**EXERCISE**
Give the data below again exactly as it stands. Omit the pictures.

**DATA SUPPLIED**
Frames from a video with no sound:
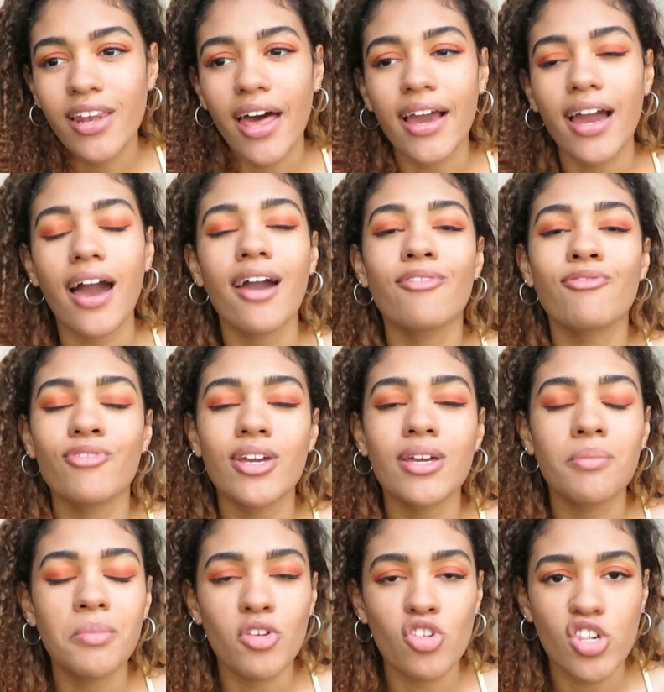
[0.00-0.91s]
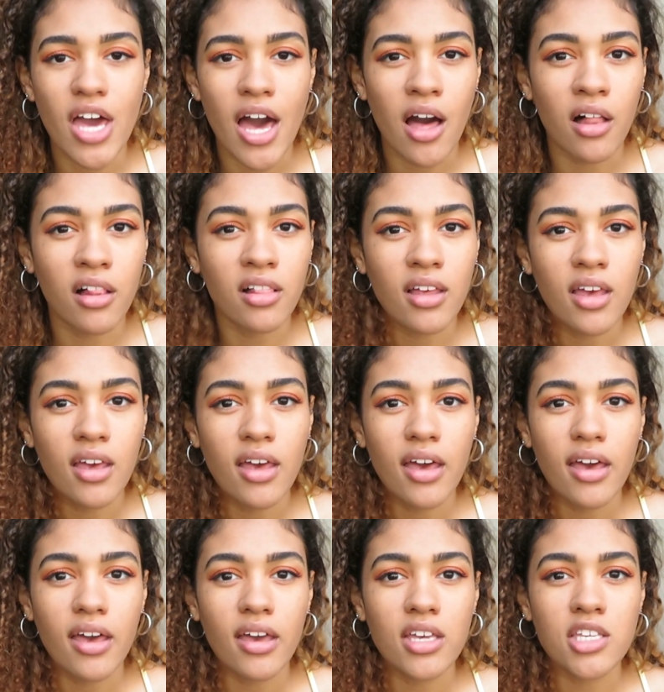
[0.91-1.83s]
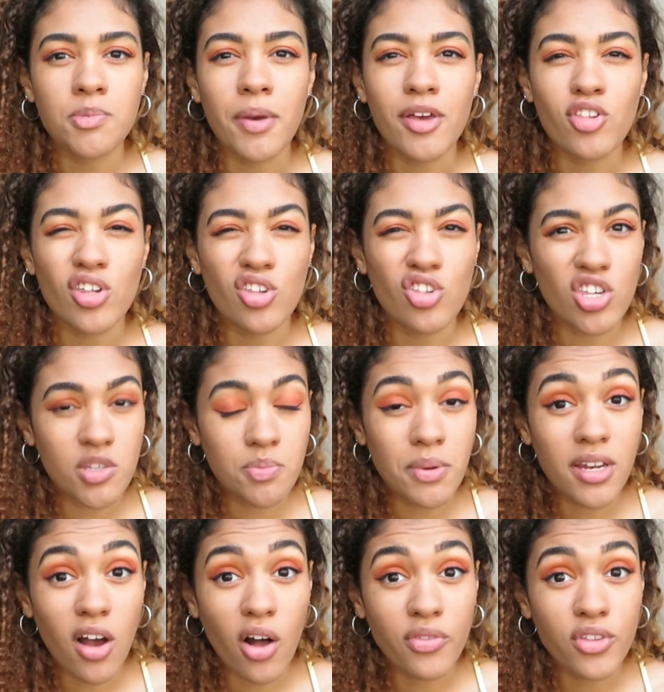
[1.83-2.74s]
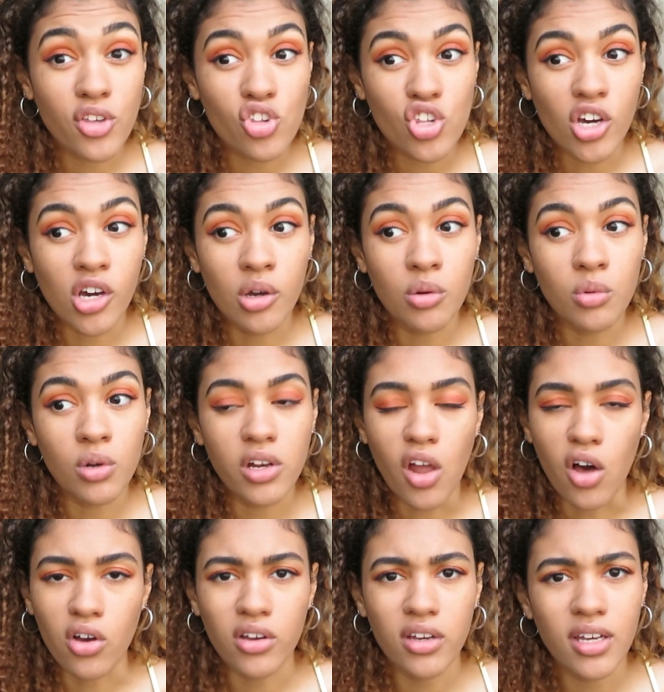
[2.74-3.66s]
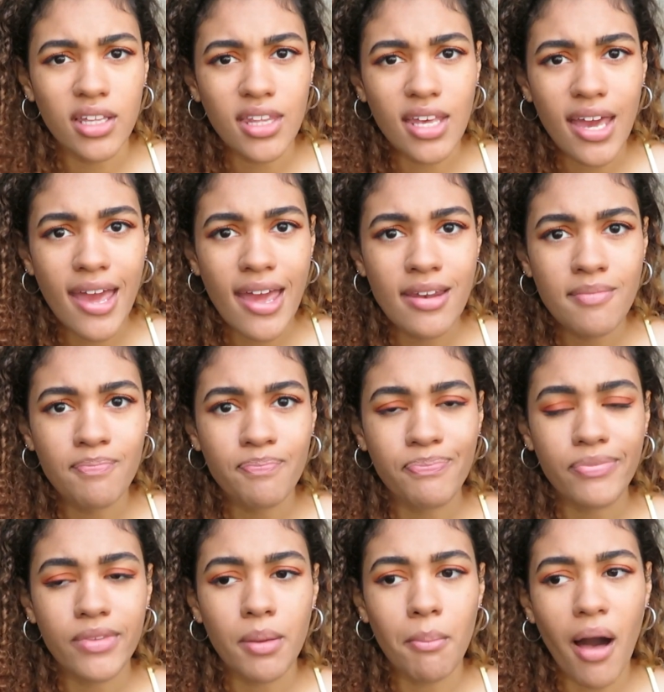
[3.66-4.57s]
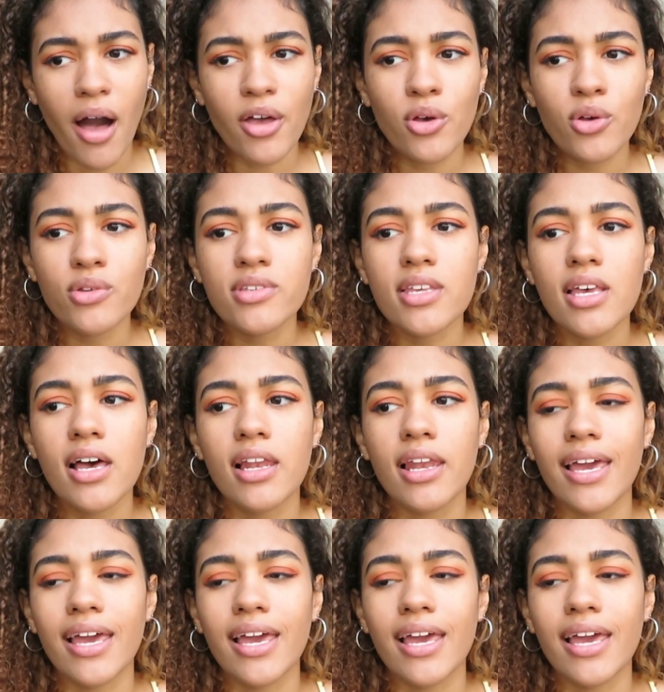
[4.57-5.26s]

Like, I think Michelle, especially she's been on the show longer than Myles,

**RESULT OF THIS EXERCISE**
Frames from a video with no sound:
[0.00-0.91s]
[0.91-1.83s]
[1.83-2.74s]
[2.74-3.66s]
[3.66-4.57s]
[4.57-5.26s]

Like, I think Michelle, especially she's been on the show longer than Myles,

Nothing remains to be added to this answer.